Avoid the Adventurist Trap: Don’t Take Data Quality for Granted
This is the first part of a blog post series where we’re going to talk about data quality management and the problems that come with taking data quality for granted. We’ll explore the all too common “set it and forget it” culture that pervades our industry, why this mindset is so common in digital analytics, and how it can be avoided by evolving your data-driven culture and data quality assurance processes — hopefully winning some hearts and minds along the way.
Why is the “Set It and Forget It” Culture So Common?
The answer to this question is remarkably simple, however, the solution is a complex one that challenges human behavior at its very core. Yes, I just related data quality management to the foundations of human behavior, so you’d better strap yourself in.
The answer is that repairing, maintaining, and cleaning something is not an adventure. It’s just work, and most of us in this industry are adventurers and innovators, not the sort of people who are happy with repetitive and mundane tasks.
Anyone who has been in our industry for a little while will know that we possess some of the greatest and most diverse talent in business today, ranging from highly qualified and precise scientists, to creative and logical developers, to inspiring and strategic data storytellers. We’re constantly taking voyages into data to discover new insights, conducting rigorous scientific research to prove our theories, and constructing stories and strategies from data that are no less than pieces of art. We’re a community of scientists, artists, and creators, so the last thing we’re interested in is repairing, maintaining, and cleaning our systems to preserve data integrity, because it’s boring and uninspiring.
The Real Solution
The real solution is not new, but it is complex: data governance automation.
We’re so close to the bleeding edge of technology in our industry that these days we throw around terms like machine learning and artificial intelligence as buzz words, when five years ago they were still parts of science fiction. So we know all too well in the backs of our minds that automation of data governance is possible and could relieve us of this mundane task.
But we can’t simply leapfrog from our current situation to industry-wide automation; we need to go through a period of adoption where we continue to develop our data-driven culture and embed our data analytics tools into our organizations.
So, Where Do We Begin?
Data quality begins not at the data collection stage but at the very first stage of the discovery process, where we pose or clarify a question that we want to answer because, without knowing what question we want to answer, how do we know what data to collect?
Data quality begins not at the data collection stage but at the very first stage of the discovery process… Click & Tweet!
Data governance begins here because, if we collect the wrong data, it doesn’t even matter if it’s high quality — its value is greatly diminished, maybe even worthless, and will likely mislead us.
You may already be familiar with this stage of the process, where we develop a Solution Design Reference (SDR) and decide what data is required to answer the key business questions.

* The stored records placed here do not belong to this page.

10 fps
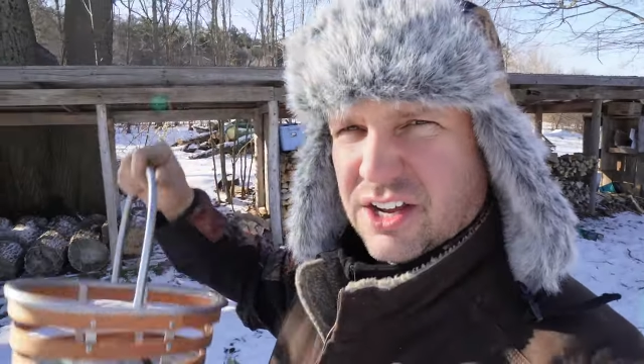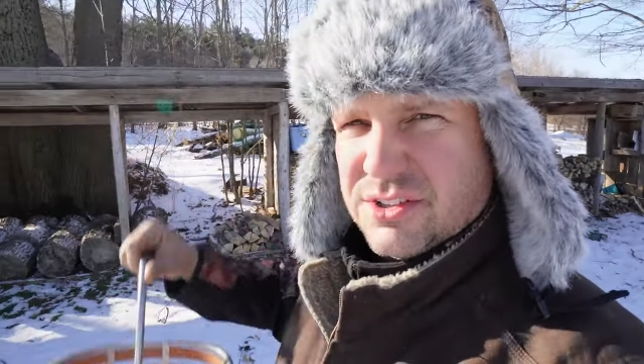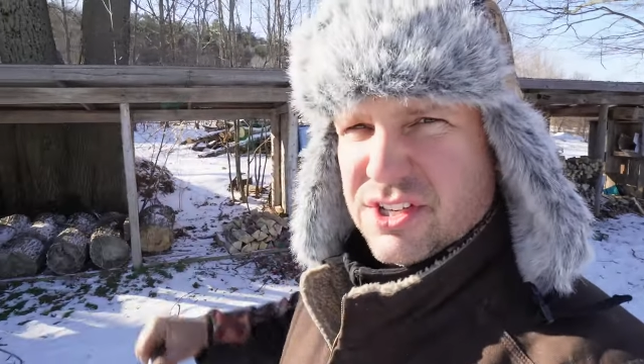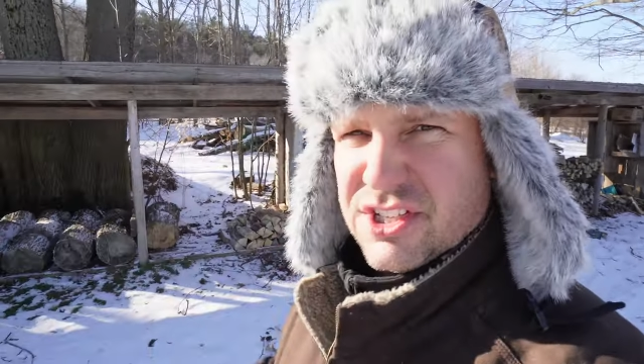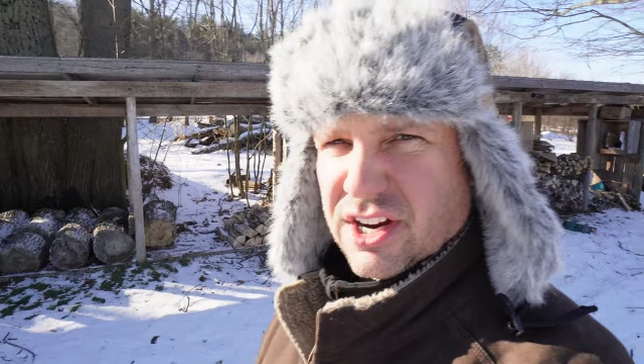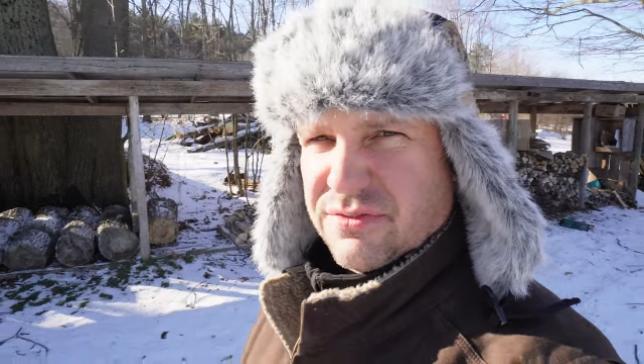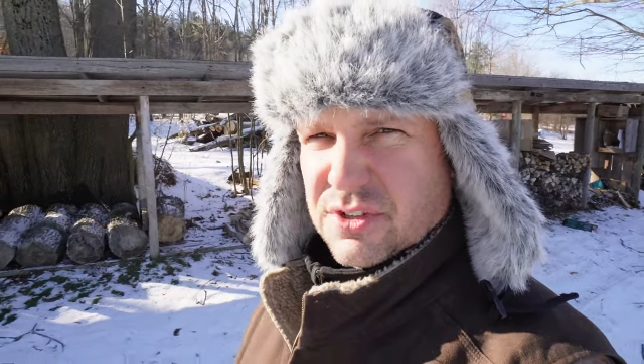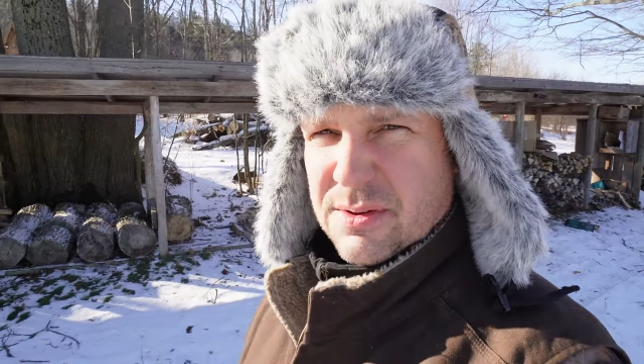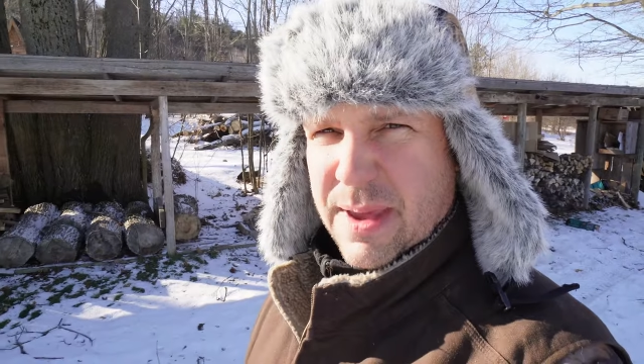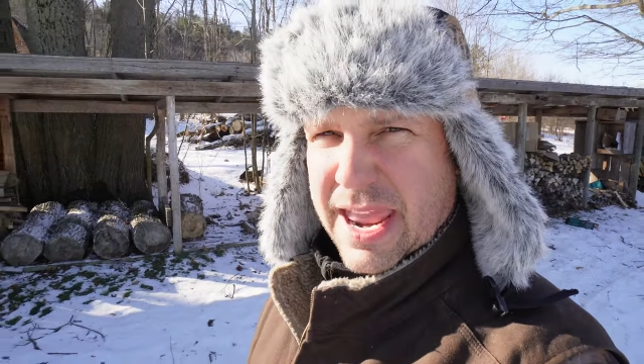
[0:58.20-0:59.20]
house and check for
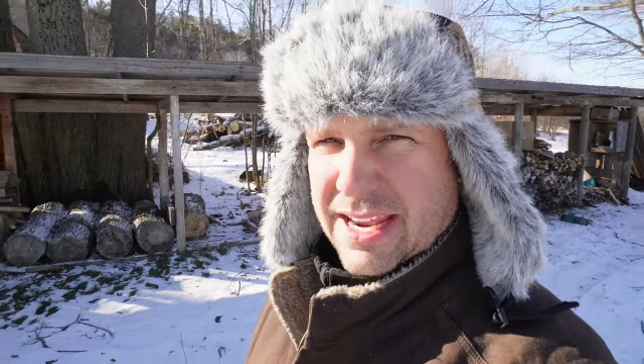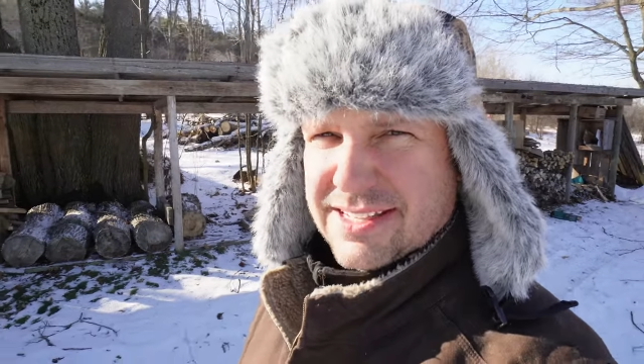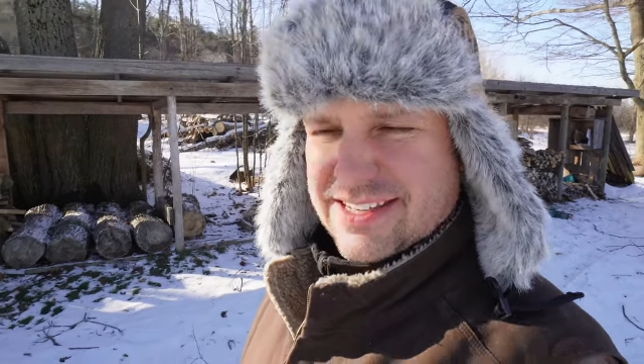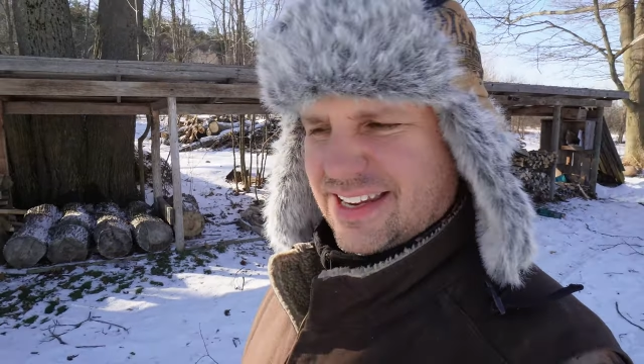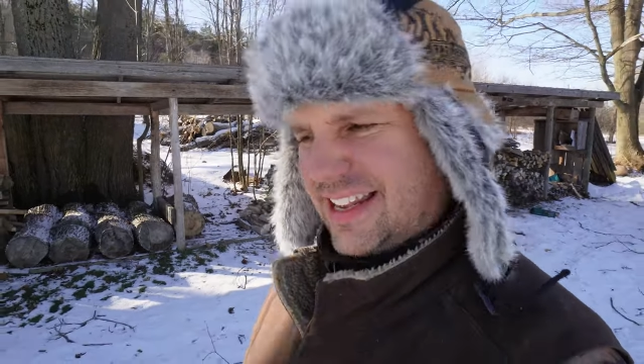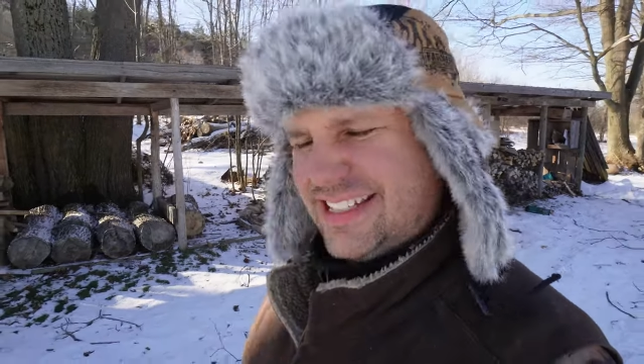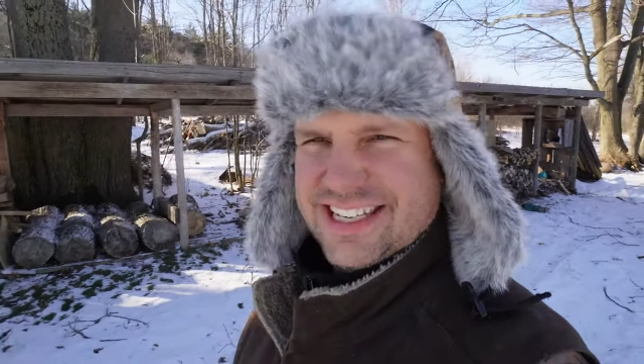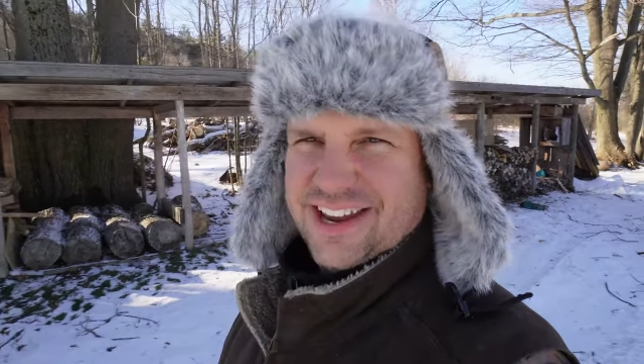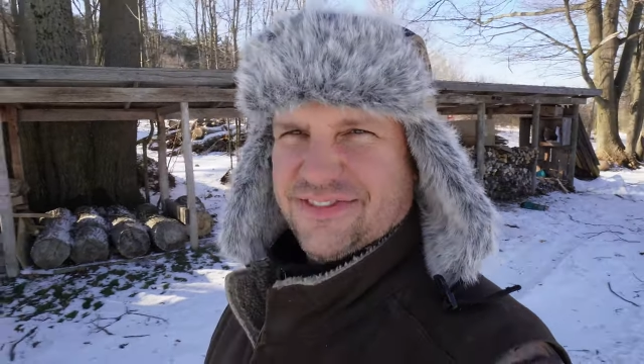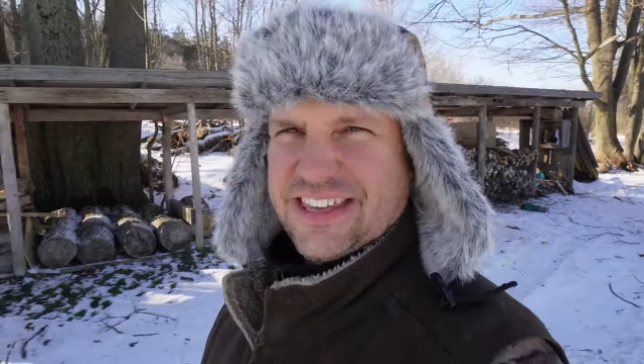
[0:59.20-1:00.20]
some eggs. Let's
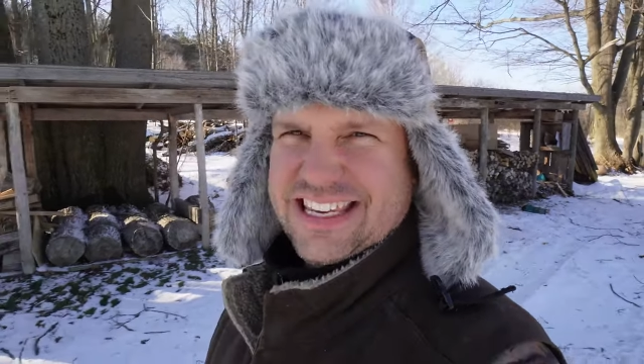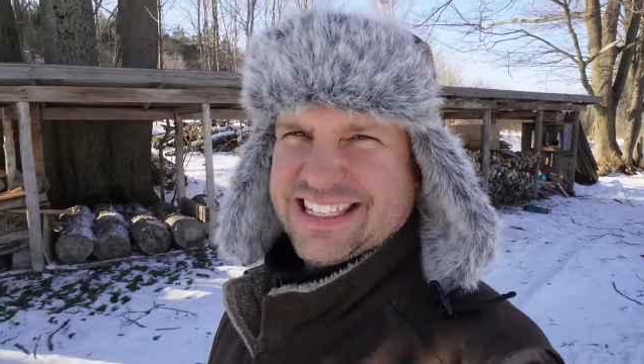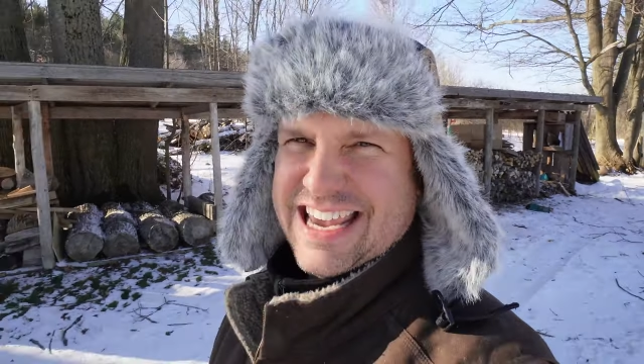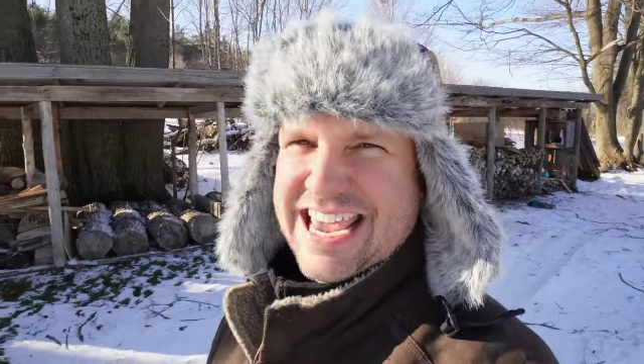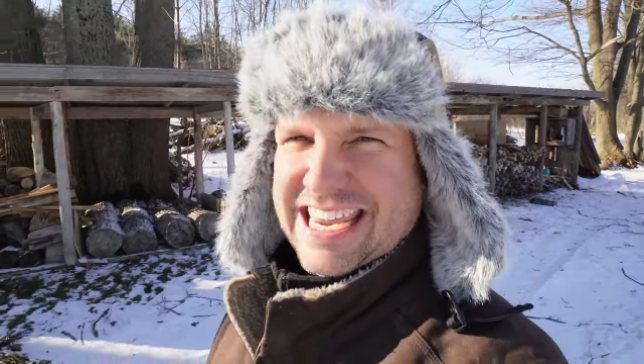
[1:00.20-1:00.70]
see if these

I’d argue that the “set it and forget it” culture is the most dangerous at this stage of the process because it underpins what data is collected and, therefore, what interpretations can be drawn. Crucially, the questions you were trying to answer when you first developed your solution design reference are likely not the same as the questions you’re trying to answer today, so why are you still collecting the same data?
You should do regular reviews of your SDR, pruning data that is obsolete and cultivating new data to answer new business questions. You should regularly harvest your insights, enrich the soil of your data collection, plant new seeds, and nurture and tend to them until they flower into new stories that answer the burning questions about your customers.
However, most in our industry have separation anxiety with data and are afraid to stop collecting a piece of data for fear of breaking the trend or needing it again in future. This is dangerous and hinders the progress of your analytics program. If you can’t find a reason to keep a piece of data beyond this, that is, if the data is no longer useful in answering a business question, then get rid of it. Otherwise, you’re simply clogging up your well-oiled machine with unnecessary parts that require maintenance and end up costing you money and time.
Your carefully cultivated harvest will also wither and die over time if left unattended, so it’s really important to conduct regular data quality audits.
What’s your reaction when you read or hear the words “regular data quality audits?” Excitement? Inspiration? A new adventure and new insights to discover? Are you going to boldly go where no analyst has gone before?
What’s your reaction when you read or hear the words “regular data quality audits?” Excitement? Inspiration? A new adventure and new insights to discover? Are you going to boldly go where no analyst has gone before? Click & Tweet!
Give Your Data a Regular Service
Your reaction is the same sort of reaction you have when servicing your car, cleaning your house, washing yourself, and brushing your teeth, but these are necessities that avoid the buildup of dirt, and they have a magical effect that you know deep down: extending lifespan.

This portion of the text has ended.